[GOAL OF THE EXERCISE]
Look below for the line containing "[00:00:06.40]"; from there, print each line exactly up to and including the line containing "[34:52.07-34:53.07]", and stop.

[DATA UNDER STUDY]
↓

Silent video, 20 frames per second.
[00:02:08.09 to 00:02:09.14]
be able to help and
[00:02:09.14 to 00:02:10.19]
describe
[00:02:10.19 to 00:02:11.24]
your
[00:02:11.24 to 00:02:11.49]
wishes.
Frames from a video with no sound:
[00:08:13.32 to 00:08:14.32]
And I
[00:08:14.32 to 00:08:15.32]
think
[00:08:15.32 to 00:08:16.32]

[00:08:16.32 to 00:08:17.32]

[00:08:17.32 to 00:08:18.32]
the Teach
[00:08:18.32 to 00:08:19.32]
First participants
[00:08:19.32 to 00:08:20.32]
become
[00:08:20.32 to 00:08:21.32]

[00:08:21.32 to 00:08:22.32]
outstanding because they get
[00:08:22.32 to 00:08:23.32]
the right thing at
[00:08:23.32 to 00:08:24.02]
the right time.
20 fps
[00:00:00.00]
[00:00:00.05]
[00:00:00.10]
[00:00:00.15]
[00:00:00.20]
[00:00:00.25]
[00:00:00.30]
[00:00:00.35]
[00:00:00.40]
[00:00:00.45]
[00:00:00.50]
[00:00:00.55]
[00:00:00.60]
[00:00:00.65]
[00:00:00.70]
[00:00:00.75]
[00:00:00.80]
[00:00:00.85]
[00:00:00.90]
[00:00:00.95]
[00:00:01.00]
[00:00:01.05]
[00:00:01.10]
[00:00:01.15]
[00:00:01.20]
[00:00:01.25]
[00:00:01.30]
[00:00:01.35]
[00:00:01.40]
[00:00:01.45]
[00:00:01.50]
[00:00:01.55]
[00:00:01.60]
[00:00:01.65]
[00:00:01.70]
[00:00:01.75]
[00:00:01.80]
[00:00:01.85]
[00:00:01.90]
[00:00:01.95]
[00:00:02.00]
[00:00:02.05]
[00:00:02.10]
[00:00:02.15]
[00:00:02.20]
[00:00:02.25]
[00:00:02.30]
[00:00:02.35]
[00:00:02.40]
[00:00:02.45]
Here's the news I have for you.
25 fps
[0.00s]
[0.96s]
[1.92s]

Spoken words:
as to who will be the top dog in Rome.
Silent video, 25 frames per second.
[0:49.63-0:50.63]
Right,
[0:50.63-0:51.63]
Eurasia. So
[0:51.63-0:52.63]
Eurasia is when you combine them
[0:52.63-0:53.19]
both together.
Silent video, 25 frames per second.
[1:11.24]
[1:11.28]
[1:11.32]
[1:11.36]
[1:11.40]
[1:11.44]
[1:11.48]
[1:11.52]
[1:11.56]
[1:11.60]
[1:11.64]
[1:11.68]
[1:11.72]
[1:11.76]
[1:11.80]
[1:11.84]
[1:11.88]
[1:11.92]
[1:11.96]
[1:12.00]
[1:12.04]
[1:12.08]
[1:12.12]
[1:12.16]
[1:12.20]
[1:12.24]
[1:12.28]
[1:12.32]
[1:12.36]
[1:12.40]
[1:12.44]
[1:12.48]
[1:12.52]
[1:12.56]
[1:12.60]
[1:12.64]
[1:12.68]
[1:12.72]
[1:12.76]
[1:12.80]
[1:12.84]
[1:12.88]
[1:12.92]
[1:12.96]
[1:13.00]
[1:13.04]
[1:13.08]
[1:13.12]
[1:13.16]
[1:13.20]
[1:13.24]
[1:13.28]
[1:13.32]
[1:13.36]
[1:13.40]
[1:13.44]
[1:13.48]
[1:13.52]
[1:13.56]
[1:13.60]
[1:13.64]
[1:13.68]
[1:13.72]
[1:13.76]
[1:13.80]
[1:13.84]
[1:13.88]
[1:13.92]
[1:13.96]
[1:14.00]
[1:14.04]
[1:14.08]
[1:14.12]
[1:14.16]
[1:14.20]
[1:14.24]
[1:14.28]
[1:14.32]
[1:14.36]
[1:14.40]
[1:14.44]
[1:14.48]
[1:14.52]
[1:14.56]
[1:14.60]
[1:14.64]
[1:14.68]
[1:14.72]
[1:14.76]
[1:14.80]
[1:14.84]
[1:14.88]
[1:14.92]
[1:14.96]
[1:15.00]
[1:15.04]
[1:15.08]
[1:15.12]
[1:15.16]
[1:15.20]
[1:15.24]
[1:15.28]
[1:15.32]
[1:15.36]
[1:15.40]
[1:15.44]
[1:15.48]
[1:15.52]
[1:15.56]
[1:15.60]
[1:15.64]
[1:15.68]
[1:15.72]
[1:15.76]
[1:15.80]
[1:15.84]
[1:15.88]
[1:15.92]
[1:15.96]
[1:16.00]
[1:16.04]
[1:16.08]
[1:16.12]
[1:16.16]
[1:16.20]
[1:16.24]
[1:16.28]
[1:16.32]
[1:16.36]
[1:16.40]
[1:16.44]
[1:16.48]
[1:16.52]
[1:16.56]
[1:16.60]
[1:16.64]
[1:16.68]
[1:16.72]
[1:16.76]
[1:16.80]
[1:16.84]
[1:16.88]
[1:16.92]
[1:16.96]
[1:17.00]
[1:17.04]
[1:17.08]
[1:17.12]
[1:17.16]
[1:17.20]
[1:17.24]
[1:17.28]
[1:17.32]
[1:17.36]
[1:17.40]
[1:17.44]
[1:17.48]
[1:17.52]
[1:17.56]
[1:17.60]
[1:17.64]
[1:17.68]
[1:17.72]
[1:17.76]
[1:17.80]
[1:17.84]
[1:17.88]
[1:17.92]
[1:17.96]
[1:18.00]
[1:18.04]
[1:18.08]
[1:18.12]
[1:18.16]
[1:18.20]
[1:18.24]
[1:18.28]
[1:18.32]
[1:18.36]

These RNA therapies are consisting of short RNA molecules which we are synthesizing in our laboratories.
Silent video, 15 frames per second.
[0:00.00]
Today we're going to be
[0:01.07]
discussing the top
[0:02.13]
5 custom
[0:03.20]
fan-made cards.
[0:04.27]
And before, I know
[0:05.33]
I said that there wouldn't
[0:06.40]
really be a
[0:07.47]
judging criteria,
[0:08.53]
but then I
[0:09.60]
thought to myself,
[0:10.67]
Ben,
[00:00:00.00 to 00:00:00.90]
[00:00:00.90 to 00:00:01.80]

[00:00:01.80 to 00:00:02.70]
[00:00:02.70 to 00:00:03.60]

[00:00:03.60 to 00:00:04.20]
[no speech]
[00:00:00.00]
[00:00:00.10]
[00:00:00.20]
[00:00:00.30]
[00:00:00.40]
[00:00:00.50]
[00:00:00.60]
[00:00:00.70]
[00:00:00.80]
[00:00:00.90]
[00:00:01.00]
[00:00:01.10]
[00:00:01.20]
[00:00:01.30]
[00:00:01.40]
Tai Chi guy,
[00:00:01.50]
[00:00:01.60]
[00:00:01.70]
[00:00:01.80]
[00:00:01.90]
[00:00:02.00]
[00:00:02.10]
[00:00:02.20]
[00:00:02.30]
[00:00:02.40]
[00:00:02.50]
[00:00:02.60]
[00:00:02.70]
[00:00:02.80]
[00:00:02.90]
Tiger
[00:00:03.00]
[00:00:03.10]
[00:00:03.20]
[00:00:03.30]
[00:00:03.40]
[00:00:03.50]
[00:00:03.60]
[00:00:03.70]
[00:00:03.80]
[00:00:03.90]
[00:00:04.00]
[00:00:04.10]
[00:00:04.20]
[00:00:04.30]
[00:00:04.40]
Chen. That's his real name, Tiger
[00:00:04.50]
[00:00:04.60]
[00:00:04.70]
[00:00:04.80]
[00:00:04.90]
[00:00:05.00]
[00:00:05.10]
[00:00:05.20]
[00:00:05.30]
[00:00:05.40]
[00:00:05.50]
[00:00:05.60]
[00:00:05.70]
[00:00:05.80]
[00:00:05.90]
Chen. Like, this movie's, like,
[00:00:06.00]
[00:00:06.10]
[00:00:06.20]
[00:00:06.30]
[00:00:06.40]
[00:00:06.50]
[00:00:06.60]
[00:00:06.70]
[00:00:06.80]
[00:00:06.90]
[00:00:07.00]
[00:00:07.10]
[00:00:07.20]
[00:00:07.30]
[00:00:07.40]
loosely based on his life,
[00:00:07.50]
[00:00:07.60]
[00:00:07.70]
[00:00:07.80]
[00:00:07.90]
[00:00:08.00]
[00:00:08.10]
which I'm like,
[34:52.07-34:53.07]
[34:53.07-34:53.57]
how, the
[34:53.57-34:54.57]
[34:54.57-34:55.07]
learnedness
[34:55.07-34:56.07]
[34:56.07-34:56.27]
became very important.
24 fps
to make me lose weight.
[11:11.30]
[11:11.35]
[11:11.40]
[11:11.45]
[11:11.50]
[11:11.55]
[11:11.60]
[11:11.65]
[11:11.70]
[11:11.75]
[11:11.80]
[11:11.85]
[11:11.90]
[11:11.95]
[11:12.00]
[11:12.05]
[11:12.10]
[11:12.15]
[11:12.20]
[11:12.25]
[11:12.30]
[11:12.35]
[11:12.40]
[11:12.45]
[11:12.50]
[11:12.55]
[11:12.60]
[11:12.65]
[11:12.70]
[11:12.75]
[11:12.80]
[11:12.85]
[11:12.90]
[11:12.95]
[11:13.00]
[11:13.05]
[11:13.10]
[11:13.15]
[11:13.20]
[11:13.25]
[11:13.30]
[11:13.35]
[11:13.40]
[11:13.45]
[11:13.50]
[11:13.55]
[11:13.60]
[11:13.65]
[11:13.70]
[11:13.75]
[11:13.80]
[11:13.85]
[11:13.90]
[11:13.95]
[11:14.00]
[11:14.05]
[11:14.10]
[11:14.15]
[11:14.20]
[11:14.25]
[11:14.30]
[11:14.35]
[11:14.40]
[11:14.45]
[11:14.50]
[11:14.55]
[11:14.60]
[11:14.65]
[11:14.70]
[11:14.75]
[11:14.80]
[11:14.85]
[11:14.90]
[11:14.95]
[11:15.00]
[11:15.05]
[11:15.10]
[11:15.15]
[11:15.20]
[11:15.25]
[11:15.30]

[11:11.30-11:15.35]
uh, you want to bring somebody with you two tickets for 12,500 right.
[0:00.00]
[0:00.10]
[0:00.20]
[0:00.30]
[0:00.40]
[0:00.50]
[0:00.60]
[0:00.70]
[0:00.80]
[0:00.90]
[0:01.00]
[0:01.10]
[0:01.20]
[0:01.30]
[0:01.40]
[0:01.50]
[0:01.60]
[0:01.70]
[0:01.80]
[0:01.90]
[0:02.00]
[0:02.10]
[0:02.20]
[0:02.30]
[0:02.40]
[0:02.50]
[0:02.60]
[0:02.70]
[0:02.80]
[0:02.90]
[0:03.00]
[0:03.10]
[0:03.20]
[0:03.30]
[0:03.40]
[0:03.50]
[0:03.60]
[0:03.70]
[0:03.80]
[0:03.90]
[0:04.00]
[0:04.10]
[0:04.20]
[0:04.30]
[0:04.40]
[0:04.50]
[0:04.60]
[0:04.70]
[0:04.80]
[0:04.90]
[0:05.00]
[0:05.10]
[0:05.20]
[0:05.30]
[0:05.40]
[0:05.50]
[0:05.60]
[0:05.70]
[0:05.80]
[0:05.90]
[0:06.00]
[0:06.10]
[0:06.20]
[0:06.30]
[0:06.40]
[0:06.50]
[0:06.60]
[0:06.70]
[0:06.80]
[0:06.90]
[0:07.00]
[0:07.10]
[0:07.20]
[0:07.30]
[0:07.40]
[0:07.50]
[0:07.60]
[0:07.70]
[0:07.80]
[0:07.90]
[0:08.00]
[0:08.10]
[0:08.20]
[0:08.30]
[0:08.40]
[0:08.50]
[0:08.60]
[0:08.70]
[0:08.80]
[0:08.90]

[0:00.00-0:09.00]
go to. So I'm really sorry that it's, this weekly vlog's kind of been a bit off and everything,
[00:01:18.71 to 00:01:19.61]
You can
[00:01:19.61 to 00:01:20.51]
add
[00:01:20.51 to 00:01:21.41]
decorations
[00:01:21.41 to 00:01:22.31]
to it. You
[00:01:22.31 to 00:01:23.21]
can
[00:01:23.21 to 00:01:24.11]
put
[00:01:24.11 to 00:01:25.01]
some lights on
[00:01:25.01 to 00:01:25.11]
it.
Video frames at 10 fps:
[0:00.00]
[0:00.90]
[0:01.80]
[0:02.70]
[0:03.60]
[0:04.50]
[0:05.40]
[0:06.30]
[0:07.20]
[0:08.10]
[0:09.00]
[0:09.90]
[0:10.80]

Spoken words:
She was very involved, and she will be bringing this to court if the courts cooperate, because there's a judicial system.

↑

[EXERCISE RESULT]
[00:00:06.40]
[00:00:06.50]
[00:00:06.60]
[00:00:06.70]
[00:00:06.80]
[00:00:06.90]
[00:00:07.00]
[00:00:07.10]
[00:00:07.20]
[00:00:07.30]
[00:00:07.40]
loosely based on his life,
[00:00:07.50]
[00:00:07.60]
[00:00:07.70]
[00:00:07.80]
[00:00:07.90]
[00:00:08.00]
[00:00:08.10]
which I'm like,
[34:52.07-34:53.07]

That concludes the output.